So, in a nod to Dr. Strangelove, the full title of this blog is "Fatigue, Fatigue, Fatigue, Or How I Learned to Stop Working and Love My Bed". You see, until my diagnosis I had become somewhat of a workaholic. I didn't intend to, it just eventually turned out that way. Throughout my chemo education classes and doctor consultations I was always told of the impending fatigue that was headed my way. When I didn't feel much of it after my first few chemotherapy sessions I figured it wasn't really going to hit me. Wrong. Finally, around session number five, I got hit hard. It wasn't like I just wanted to sleep all the time (which is what I had assumed I would feel like if it ever did hit me) but rather it was a feeling of a heavy weighing down of my body physically and of my respiratory system.

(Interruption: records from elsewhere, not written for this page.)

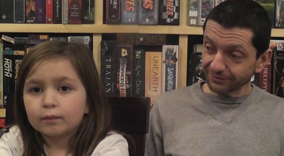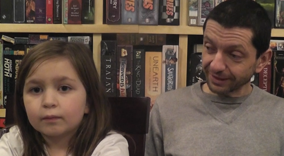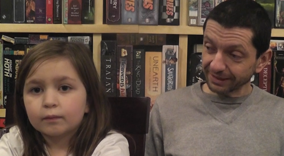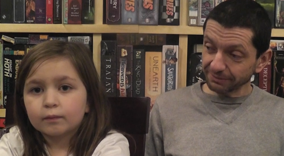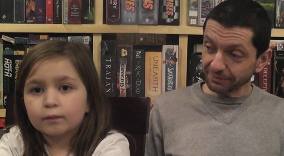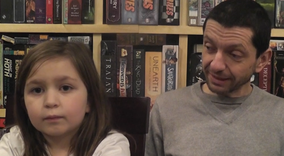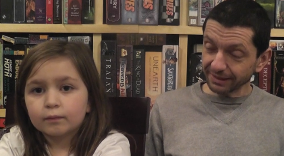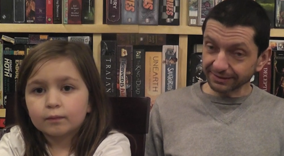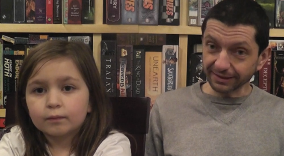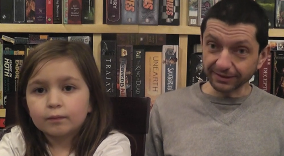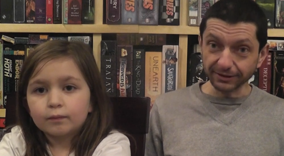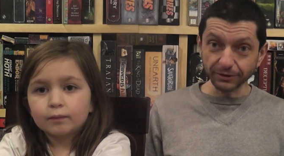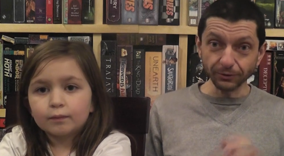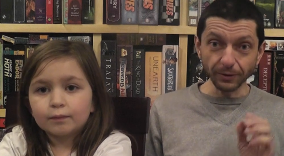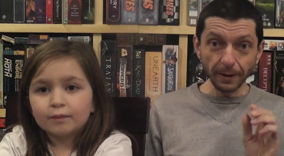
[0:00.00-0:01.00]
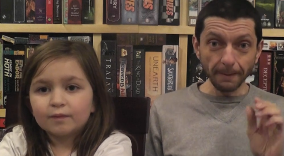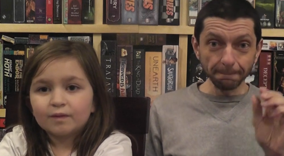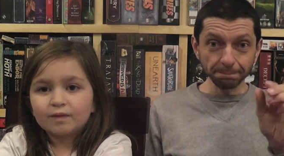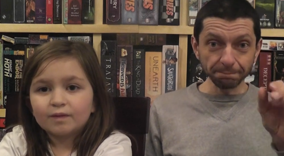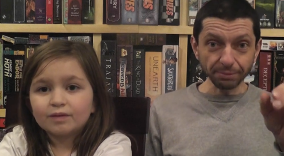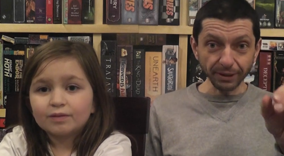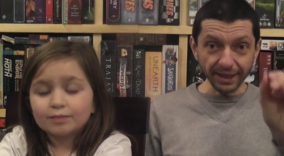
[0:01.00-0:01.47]
Speaker 1: right, Amelia, that you
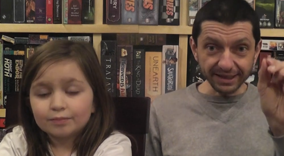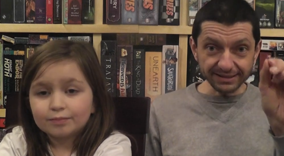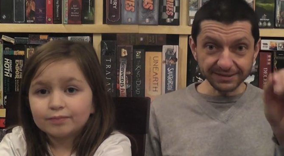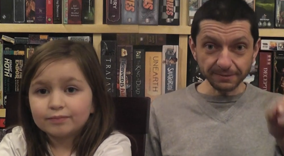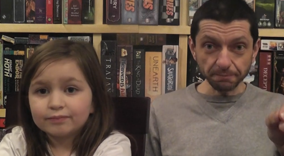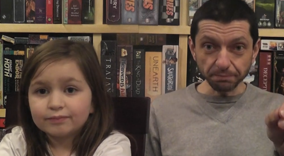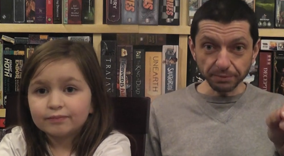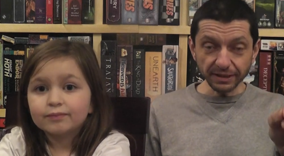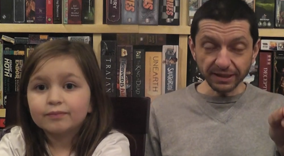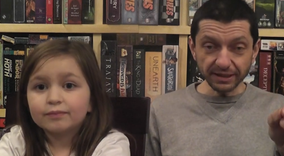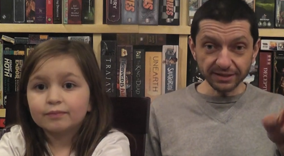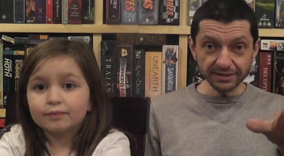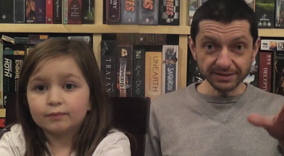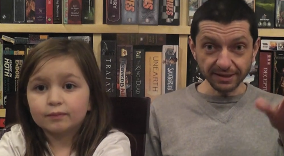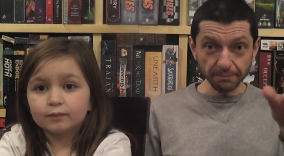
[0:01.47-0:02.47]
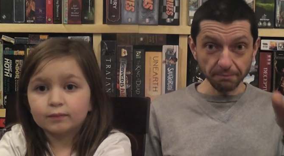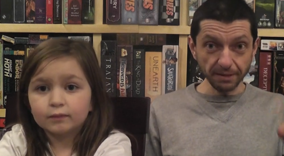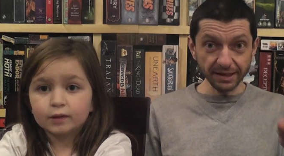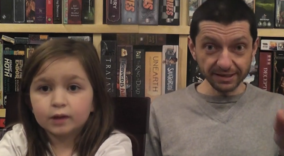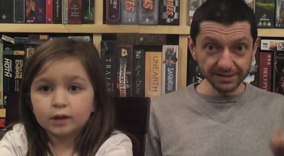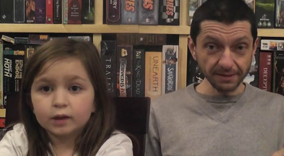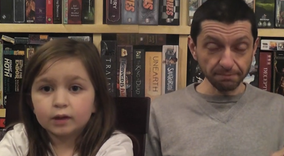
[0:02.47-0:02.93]
place the piece that
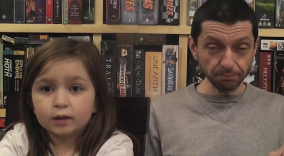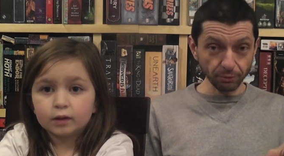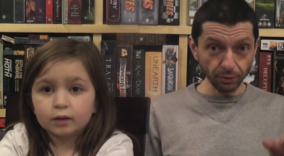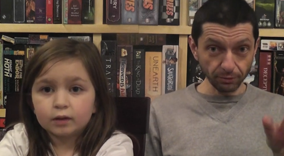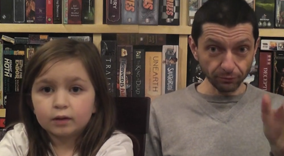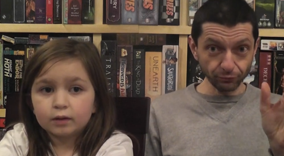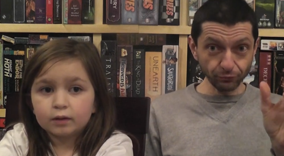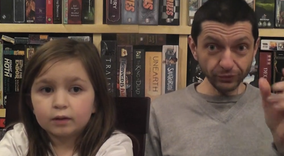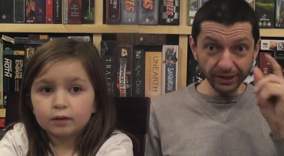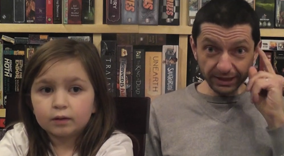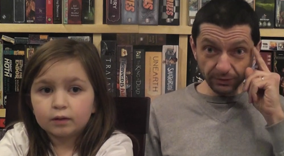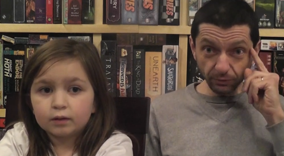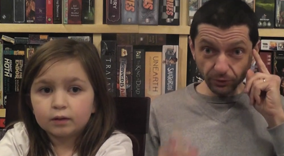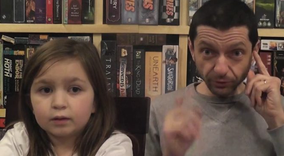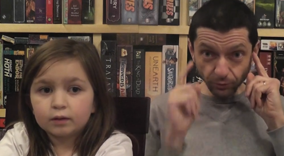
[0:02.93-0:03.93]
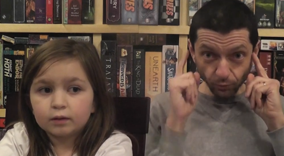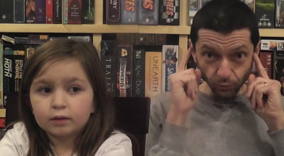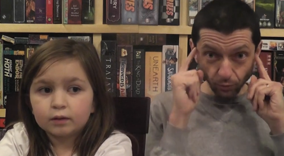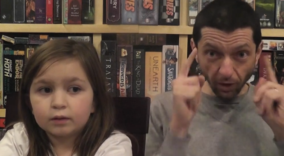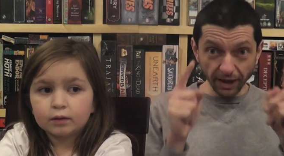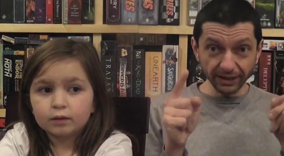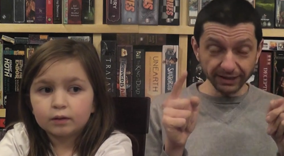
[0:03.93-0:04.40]
makes that pole really what
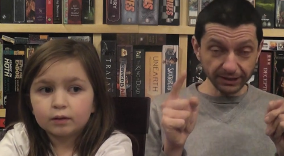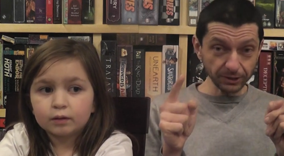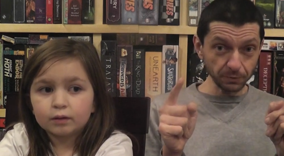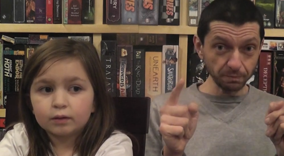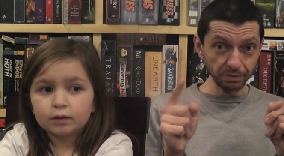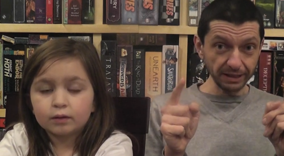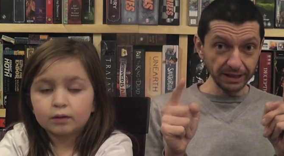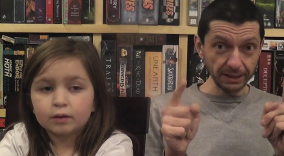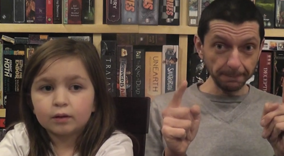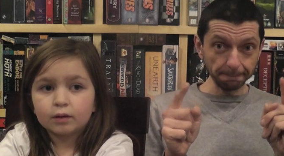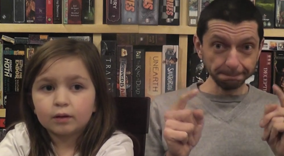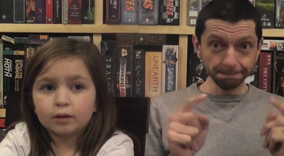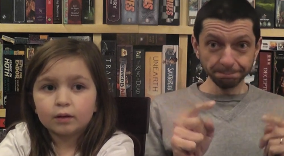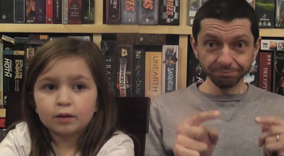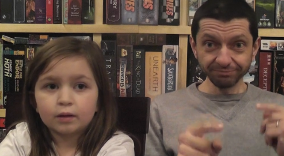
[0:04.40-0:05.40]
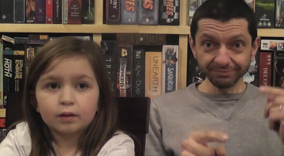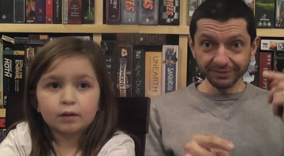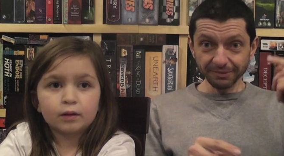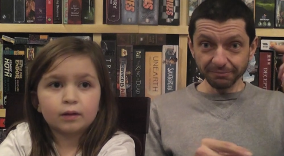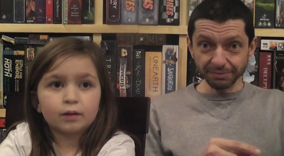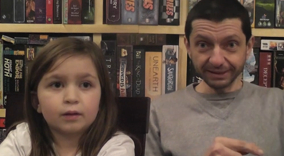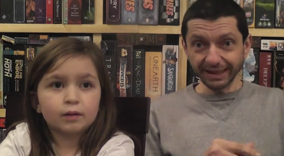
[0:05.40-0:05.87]
you wanted it to be,
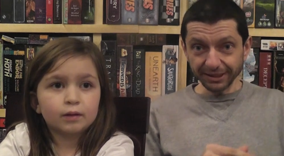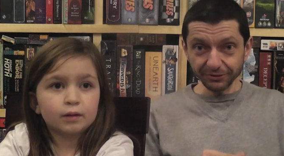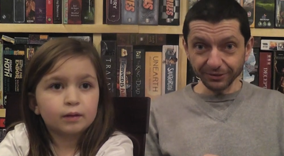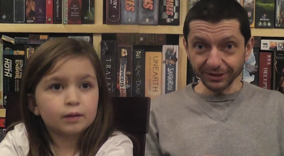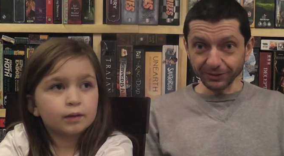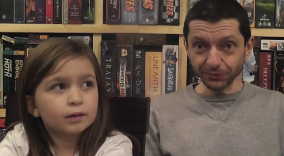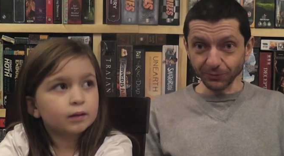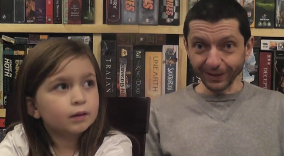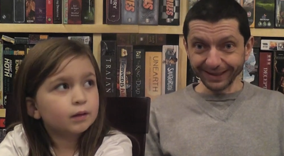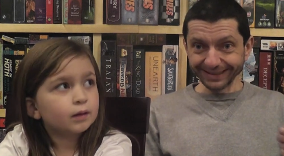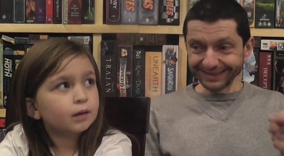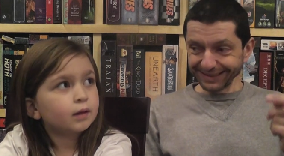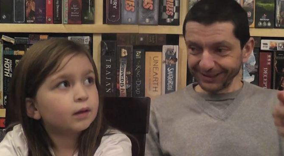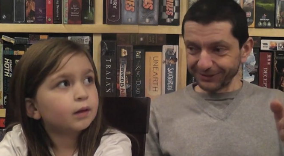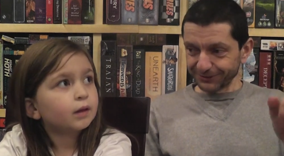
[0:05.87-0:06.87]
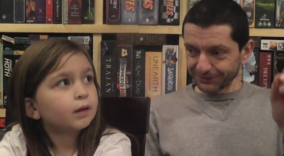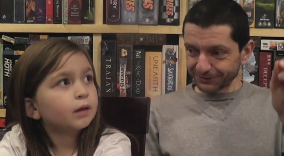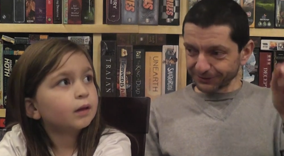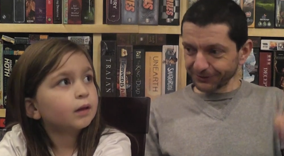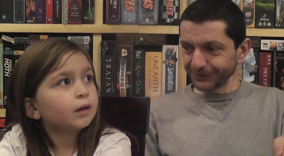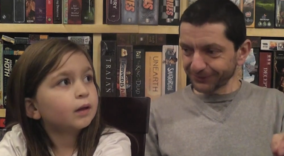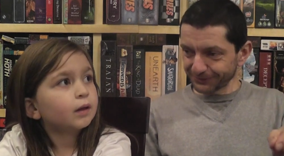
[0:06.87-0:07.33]
but then you need to wait until your
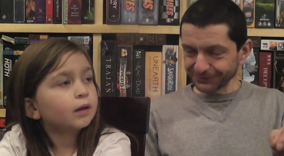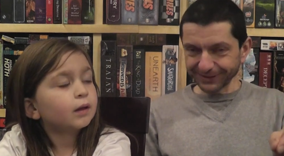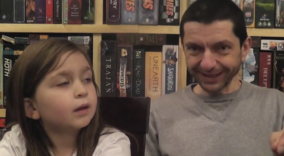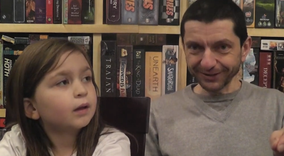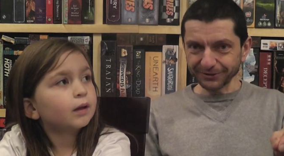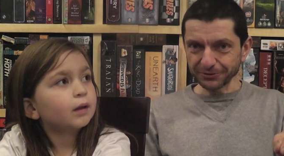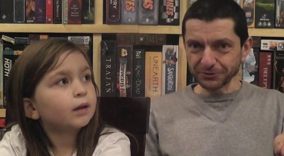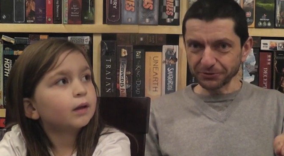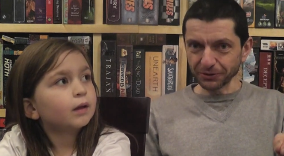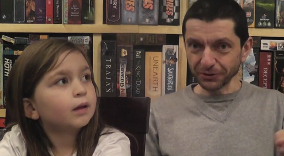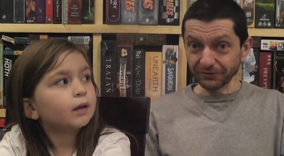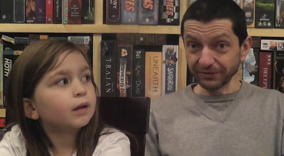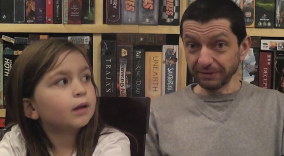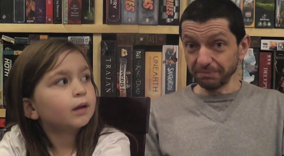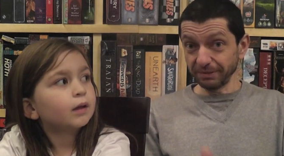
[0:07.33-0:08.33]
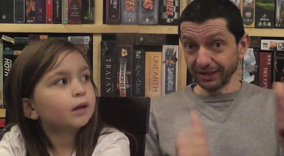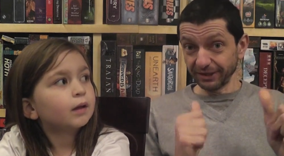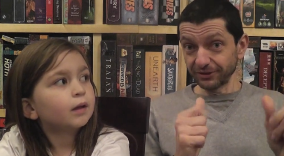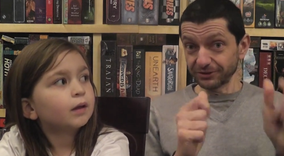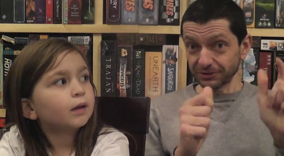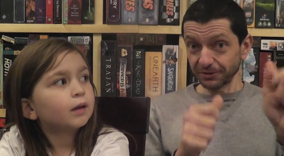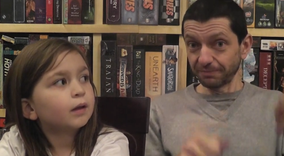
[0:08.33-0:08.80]
turn to take control of it
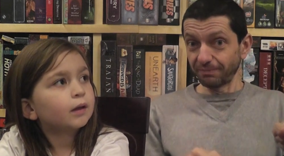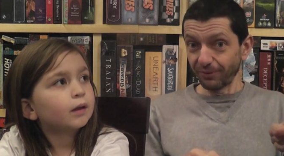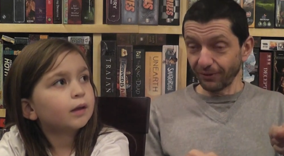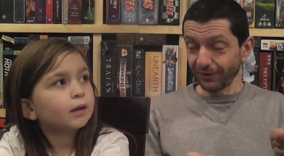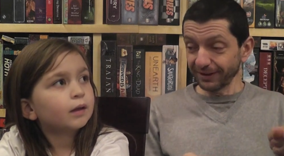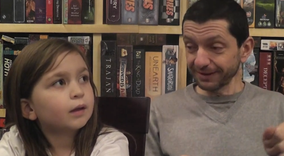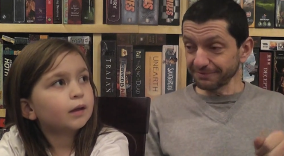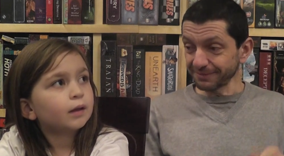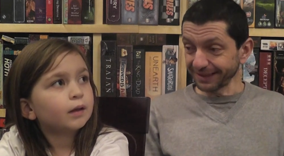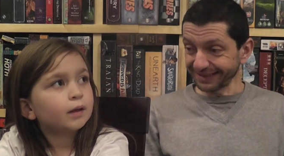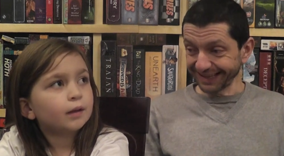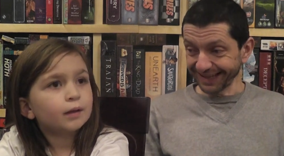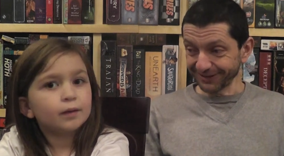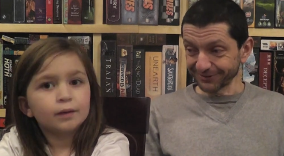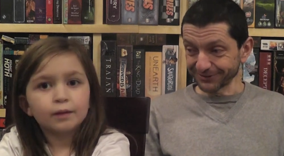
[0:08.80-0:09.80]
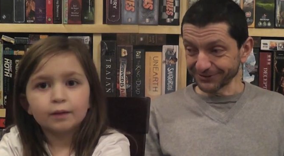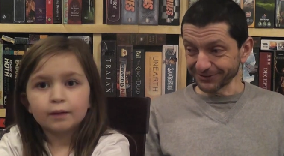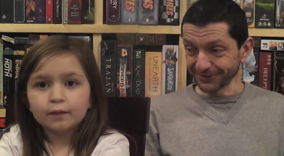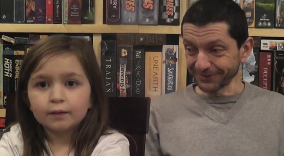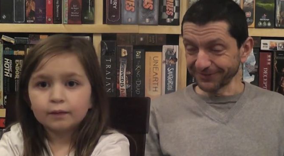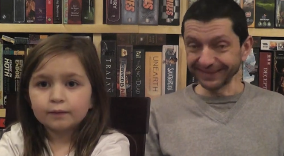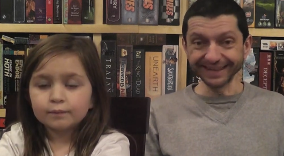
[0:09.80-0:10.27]
because the opponent may take
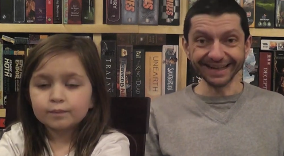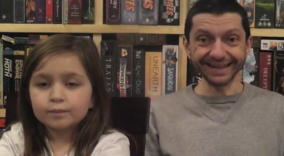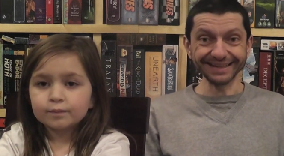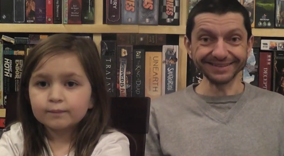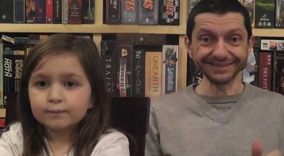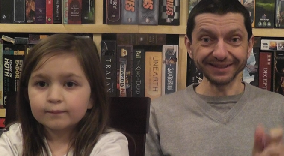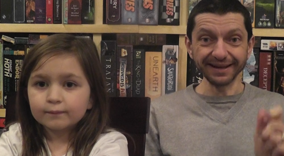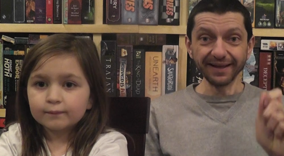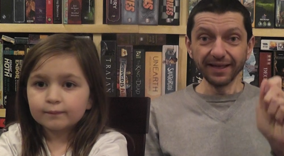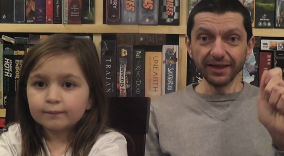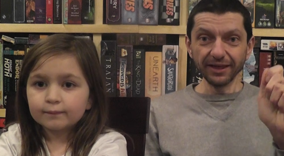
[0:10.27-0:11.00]
control of it. Like, so,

As I mentioned earlier due to my workaholic behavior I was used to pretty much ALWAYS being on the go. In addition, I was in really good shape physically as I was a professional dog-walker and had been playing in an ice hockey league for many years. Suddenly not only was I not able to play hockey (obviously) but it was difficult to even perform half the work I had done prior. While this was tough to mentally come to grips with eventually I realized that in order to heal my body needed to be given this down time. With the mindset that I needed to do "whatever it takes" to fight my cancer I was able to permit myself to take breaks and nap during the day (something I had not done for many years). Instead of seeing this as a defeating moment where the cancer had gotten the better of me, forcing me into a weakened state where I HAD to rest, I saw it more as a purposeful move on my part letting my body refocus the energy it would've put towards work into actively fighting my cancer. Now, I was not only able to enjoy the time spent in bed but also to view it as something productive. This resting process was transformed from a reaction into a proactive move that I was deliberately making and that changed everything within my head.
I guess it all comes down to perspective.